#LoveLettersToLiteraryCharacters: Henry Tilney

I was supposed to send this in to a Fully Booked contest, but I forgot. The Little Prince won, which hurts a bit because of…reasons and boys and boy-reasons.

But I still have this letter. And I hope you guys might like to hear a bit about why I love Henry Tilney.



My dearest, Henry,

Everyone chooses Darcy. Everyone swoons over brooding, stately, and passionate. And why shouldn’t they? Who doesn’t want to be the woman who unlocks that heart, that teaches that serious face to smile?

I don’t. I never did, Henry, not since you.

 When I first picked up Northanger Abbey, as a teenager in high school discovering Austen post-Pride and Prejudice required reading, I knew I was a goner. I was–still am, though perhaps I might be a bit of Emma Woodhouse too–Catherine: nervous, a little socially-shy, looking for a friendly face, if not a friend. And there you were, laughing and smiling and cracking jokes and making silly comments, willing to make yourself look like a half-wit if only to put a girl at ease.

From the first dance in the pump room, I knew you were special. No, you have neither the austere, irresistible arrogance of Darcy nor the constancy and charming good-sense of Knightley (another favorite), but how many men really do? No, instead you were everything a girl needs in a literary hero: kind, charming, and real. You are far from ideal–you were hurt when Catherine seemed to ditch you for that prat Thorpe, and snubbed poor Miss Morland the next time you saw her–but that’s part of why you are so charming. You act like a real person would be expected to act, and thus, is it not too far-fetched to believe that a real Henry Tilney might exist?

Perhaps it is. The truth, after all, was never meant to be as strange as fiction.
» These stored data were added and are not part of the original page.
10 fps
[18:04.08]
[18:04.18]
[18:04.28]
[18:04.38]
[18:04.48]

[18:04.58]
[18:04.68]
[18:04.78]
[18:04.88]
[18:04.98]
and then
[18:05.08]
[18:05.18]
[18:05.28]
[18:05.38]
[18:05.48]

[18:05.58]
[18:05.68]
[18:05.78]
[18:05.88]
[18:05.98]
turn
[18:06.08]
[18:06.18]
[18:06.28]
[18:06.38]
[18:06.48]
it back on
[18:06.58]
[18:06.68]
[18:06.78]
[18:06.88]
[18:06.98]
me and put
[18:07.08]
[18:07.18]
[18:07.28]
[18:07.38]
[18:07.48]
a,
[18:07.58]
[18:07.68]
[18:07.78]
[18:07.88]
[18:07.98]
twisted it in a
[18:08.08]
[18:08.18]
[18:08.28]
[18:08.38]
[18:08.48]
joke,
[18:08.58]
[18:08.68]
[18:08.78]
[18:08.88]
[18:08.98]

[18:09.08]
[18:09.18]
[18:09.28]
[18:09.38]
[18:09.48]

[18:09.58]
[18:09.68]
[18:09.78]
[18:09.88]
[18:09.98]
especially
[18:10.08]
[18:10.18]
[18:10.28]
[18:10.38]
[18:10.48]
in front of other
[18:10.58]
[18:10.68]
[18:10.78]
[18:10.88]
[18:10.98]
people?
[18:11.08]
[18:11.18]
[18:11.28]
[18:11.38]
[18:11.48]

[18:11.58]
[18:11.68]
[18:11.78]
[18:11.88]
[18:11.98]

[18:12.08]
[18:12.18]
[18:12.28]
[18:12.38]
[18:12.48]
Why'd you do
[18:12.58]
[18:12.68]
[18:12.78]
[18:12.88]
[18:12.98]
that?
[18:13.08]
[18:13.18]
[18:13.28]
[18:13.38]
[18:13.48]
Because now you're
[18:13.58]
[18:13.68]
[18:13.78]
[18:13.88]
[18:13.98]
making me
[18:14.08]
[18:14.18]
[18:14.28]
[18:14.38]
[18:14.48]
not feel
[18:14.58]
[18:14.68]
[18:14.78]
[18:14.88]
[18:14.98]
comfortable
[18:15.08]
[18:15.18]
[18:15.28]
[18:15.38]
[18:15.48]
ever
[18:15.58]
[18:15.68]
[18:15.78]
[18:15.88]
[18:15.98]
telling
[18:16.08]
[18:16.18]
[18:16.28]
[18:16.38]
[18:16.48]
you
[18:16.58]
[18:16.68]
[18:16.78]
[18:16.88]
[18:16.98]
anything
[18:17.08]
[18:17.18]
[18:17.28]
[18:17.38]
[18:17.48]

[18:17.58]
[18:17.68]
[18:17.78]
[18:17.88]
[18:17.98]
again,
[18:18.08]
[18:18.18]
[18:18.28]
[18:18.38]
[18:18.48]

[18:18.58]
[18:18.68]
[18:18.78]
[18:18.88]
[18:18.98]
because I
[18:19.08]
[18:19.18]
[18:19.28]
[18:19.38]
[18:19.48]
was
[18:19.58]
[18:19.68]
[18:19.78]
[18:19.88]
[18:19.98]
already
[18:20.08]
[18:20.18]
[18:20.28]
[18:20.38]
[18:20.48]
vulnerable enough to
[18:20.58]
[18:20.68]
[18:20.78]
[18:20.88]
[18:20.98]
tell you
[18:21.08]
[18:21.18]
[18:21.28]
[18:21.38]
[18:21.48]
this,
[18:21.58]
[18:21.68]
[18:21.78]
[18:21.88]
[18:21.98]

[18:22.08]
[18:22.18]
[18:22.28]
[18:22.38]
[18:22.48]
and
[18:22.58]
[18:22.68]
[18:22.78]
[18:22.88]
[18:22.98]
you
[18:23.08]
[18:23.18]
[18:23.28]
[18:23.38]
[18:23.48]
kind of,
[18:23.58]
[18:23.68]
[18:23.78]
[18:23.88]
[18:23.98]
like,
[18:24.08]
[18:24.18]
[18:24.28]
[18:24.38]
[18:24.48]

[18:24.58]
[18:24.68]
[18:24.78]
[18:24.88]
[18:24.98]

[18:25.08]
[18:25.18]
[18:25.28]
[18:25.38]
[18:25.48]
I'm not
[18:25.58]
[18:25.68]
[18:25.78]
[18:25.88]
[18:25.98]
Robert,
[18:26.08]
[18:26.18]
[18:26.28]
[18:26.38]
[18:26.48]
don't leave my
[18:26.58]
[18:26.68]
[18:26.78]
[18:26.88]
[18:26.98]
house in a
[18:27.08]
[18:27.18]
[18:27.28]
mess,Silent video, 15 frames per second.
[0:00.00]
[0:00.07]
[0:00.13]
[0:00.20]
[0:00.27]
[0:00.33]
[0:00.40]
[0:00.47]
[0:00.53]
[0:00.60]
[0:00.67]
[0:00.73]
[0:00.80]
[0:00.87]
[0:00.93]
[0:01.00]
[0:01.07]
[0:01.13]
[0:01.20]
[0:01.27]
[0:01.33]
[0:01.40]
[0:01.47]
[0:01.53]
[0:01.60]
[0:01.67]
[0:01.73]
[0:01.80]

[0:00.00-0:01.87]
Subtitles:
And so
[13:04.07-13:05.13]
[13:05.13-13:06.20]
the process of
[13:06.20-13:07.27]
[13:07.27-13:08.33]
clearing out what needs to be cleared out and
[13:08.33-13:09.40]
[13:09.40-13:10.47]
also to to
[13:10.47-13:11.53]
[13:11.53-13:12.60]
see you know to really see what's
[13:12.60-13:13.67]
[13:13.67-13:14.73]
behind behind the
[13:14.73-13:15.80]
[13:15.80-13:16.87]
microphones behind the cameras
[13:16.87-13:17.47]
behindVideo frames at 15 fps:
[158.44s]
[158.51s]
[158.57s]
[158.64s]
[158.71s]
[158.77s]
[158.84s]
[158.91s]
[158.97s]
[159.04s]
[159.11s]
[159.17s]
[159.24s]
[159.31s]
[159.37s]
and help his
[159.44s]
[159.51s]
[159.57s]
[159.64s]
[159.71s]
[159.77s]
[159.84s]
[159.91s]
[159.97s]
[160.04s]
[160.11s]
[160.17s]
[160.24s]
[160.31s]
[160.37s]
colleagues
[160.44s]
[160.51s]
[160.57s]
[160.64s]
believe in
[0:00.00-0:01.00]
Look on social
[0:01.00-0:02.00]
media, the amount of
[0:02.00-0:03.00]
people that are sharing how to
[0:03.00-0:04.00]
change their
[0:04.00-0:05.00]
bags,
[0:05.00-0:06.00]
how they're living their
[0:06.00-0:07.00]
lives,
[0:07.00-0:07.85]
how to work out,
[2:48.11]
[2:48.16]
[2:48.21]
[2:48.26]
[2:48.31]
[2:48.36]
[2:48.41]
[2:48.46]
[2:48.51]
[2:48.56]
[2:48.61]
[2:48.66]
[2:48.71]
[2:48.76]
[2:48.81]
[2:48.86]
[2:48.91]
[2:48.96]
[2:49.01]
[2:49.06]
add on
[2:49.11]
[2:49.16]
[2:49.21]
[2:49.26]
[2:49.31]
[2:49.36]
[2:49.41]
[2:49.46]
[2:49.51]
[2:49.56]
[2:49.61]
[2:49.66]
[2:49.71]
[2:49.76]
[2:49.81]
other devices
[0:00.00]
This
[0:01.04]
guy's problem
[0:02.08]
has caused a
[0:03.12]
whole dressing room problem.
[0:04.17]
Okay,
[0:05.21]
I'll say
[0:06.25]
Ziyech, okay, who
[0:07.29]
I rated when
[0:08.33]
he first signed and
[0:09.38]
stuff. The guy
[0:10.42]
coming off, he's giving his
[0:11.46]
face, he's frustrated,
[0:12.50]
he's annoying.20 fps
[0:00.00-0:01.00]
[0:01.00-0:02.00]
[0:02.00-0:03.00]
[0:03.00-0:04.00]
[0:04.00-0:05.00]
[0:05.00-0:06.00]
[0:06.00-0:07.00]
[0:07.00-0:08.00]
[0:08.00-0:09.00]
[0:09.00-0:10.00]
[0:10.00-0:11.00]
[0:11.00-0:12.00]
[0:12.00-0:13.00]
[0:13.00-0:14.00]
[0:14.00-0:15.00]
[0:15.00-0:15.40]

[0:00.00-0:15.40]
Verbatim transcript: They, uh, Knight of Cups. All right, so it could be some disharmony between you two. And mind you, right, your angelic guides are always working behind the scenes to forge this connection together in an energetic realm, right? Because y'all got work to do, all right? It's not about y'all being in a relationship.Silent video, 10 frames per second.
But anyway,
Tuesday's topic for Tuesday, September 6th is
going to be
But Henry, I hope it isn’t. I hope there is someone willing to be patient with me when my imagination runs away. I hope there is someone willing to laugh instead of scold when I’m being ridiculous. Not that I would mind the scoldings, Henry, really! Because when you do tell Catherine she’s being foolish, your words are gentle. You are, first and foremost, a friend teaching a friend.

I think that’s something the world has lost in the mad shuffle for finding love, Henry. Too often we look for brooding passion or the grand gesture, but yours and Catherine’s story, as dramatic as the ending is, had a workaday beginning: a boy meets a girl, doesn’t like her (at first), but through conversation and shared interests and, above all, friendship…feelings take root and grow. Real feelings, founded on a real knowledge of the person, instead of an Udolpho (or, in modern terms, Fifty Shades) fantasy.

Henry, more than anything, you are an amazing friend. You’d be someone I’d trust to have in my corner, and I’d be so honored to be in yours. Good sense, intelligent conversation, friendship, and a few fun flights of fancy…what more might anyone ask for? What more might anyone need?

Thank you for being an unconventional hero in the way that Catherine is supposedly an unconventional heroine. Thank you for that workaday love, that friendship set on fire. Darcy, for all his wealth and pomp and splendor, could never hold a candle to your laugh.